Brazil’s Ministry of Finance (MEF) has published the first economic insights into the country’s betting market under the nascent ‘Bets’ regulatory regime, in effect since 1 January 2025.
During Bets’ first quarter of regulated online gambling activity, Brazil raised R$21.5m (€4m) in regulatory fees from licensed operators according to datasets published by MEF, and made available to the public via Brazil’s Transparency Law.
Monthly figures remained steady: R$6.8m in January, followed by R$7.2m, repeated in February and March. Representative of fees, Brazilian stakeholders await for the MEF to publish its official reports to gauge the GGR and the size of the market.
These fees stem from a supervisory levy, calculated in proportion of each licensee’s operating and maintenance costs. Funds are transferred directly to the National Treasury, offering a financial tether between state oversight and commercial gaming rights.
As SBC Notícias Brazil reported, this represents “the first measurable return on Brazil’s regulatory architecture.”

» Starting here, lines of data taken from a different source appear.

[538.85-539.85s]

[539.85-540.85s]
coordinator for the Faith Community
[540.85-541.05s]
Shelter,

The MEF is also due to collect R$30m (€5.5m) in outstanding licensing fees, paid by operators to secure five-year licences to operate three betting brands.
Licensing ordinances fall under Law No. 14.790/2023, which enshrines fixed-odds betting within Brazil’s legal framework and tasks the MEF with drafting detailed rules. In practice, this has meant prioritising consumer protection, marketing controls, and anti-money laundering measures.
GGR = carrots and caveats
For authorities the “real test lies in receipts over datasets”. Responding to a parliamentary request from Deputy Gilson Marques (NOVO/SC), the Secretariat of Prizes and Betting (SPA) issued a technical note clarifying how Gross Gaming Revenue (GGR) — commonly referred to Receita Líquida de Apostas — should be calculated, particularly in relation to promotional rewards.

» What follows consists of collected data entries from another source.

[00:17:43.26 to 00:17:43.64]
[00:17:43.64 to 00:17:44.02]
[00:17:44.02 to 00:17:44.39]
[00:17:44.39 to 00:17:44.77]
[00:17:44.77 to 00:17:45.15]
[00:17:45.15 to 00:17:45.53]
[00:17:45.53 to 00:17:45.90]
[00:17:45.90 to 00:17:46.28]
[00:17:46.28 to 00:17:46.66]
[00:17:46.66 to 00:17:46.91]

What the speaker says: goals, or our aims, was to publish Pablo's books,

The distinction is subtle but important. Withdrawable bonuses, those that can be cashed out, only count towards GGR once wagered. Non withdrawable incentives, such as in-platform free bets, are to be included once issued, even if players never use them.
The SPA’s reasoning, quoted by SBC Notícias Brazil, is that the policy “aims to disincentivise excessive promotional giveaways” that may encourage reckless play.
The note warns that unchecked accumulation of non-withdrawable bonuses without timely reporting “would risk undermining the principles of responsible gaming enshrined in Ordinance SPA/MF No. 1.231/2024.”
Transparency, it argues, must outweigh marketing expedience. The Ministry also confirmed it has no authority over tax policy, confining its role to regulatory definitions, not fiscal extraction.
To the frustration of licensed operators and suppliers, the Bets regime requires a definitive settlement on its application of tax charge. While a concluding legal basis is established, full tax enforcement and public reporting are still being phased-in during 2025.
H2 views Betano and bet365 as early winners
Though Bets comprehensive tax data remains under wraps, market analysts cite “data curation resources” to fill in the gaps of how the market is evolving.
Making a bold pitch, iGaming intelligence agency H2 Gambling Capital, estimates that 86% of Brazil’s online betting market is already operating within the legal perimeter.
Operators holding provisional licences account for the bulk of revenues at 70%, while 17% comes from those with full authorisation. Just 14% of GGR now flows through unregulated channels, a sharp contrast to the visible black market liability prior to 2025.
Among the biggest beneficiaries of the shift are Betano and bet365, which, according to SBC Notícias Brazil, together controlled roughly 40% of national GGR in 2024. Betano has now overtaken bet365 to become the market leader—remarkable given both firms are still trading under provisional status.
H2 expects most top-tier operators to transition to permanent licences within two years. This will likely erode what remains of the grey market and could usher in a more consolidated phase of industry development. Whether this leads to a duopoly, as some fear, or merely a maturing ecosystem will depend on future enforcement, tax policy, and competition oversight.